Vehicle Testing New Zealand
- Founded: 1994
- Key people: Greg O'Connor, Country Manager
- Owner: DEKRA
- Website: www.vtnz.co.nz

= VTNZ =

Vehicle Testing New Zealand Limited (VTNZ) is a company based in Wellington, New Zealand, that carries out government-mandated Warrant of Fitness and other inspections of motor vehicles. It is the largest vehicle inspection company in New Zealand.

VTNZ was founded in 1994 as Vehicle Testing New Zealand and was a New Zealand state-owned enterprise. In 1999, it was privatised and sold to the Motor Transport Association (MTA) for NZ$19.2 million. In 2004, the company rebranded itself as VTNZ and purchased its principal competitor On Road New Zealand.
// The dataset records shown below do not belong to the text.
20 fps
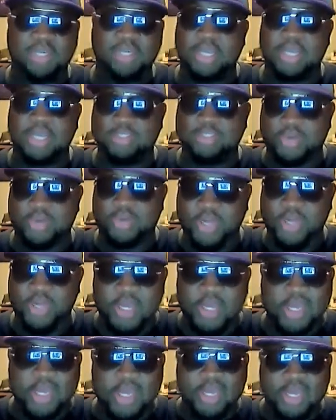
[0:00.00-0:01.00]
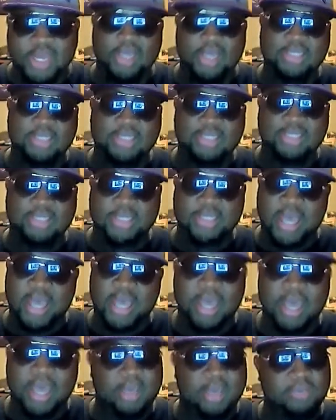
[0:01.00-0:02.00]
ashtray, and he sees a
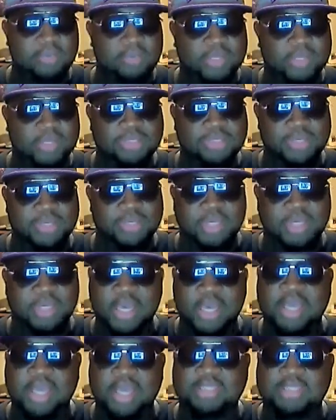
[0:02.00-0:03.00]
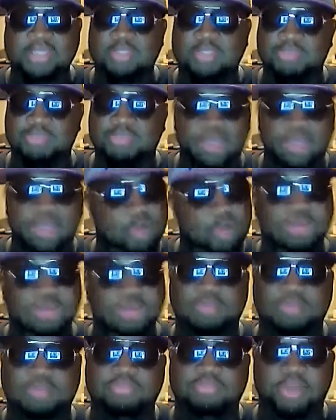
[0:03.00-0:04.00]
guy with his fucking head split open,
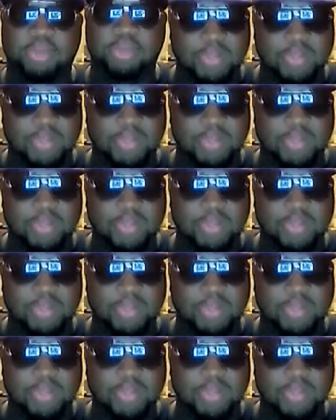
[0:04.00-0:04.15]
pretty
In 2011, VTNZ had over 85 vehicle testing stations across New Zealand and employed nearly 1000 people. Some stations also act as government agents in processing driver licence and vehicle registration applications. In 2010, VTNZ also entered New Zealand's roadside assistance market.

In 2013, MTA announced that German based company DEKRA would purchase 60 percent of VTNZ for NZ$36 million. Following the purchase, VTNZ began offering a wider range of services, including vehicle servicing.

In 2014, VTNZ took over practical driver testing in New Zealand. VTNZ has been a three-time winner of the IBM Kenexa Best Workplaces Award for Enterprise category (2014–2016).

In 2021, it was reported that 8 cars had been stolen over the last 25 years from testing stations. The most recent case was of a Mazda worth NZ$15,000 which was stolen while the inspector returned to the office to write the WOF sticker while leaving the keys in the car.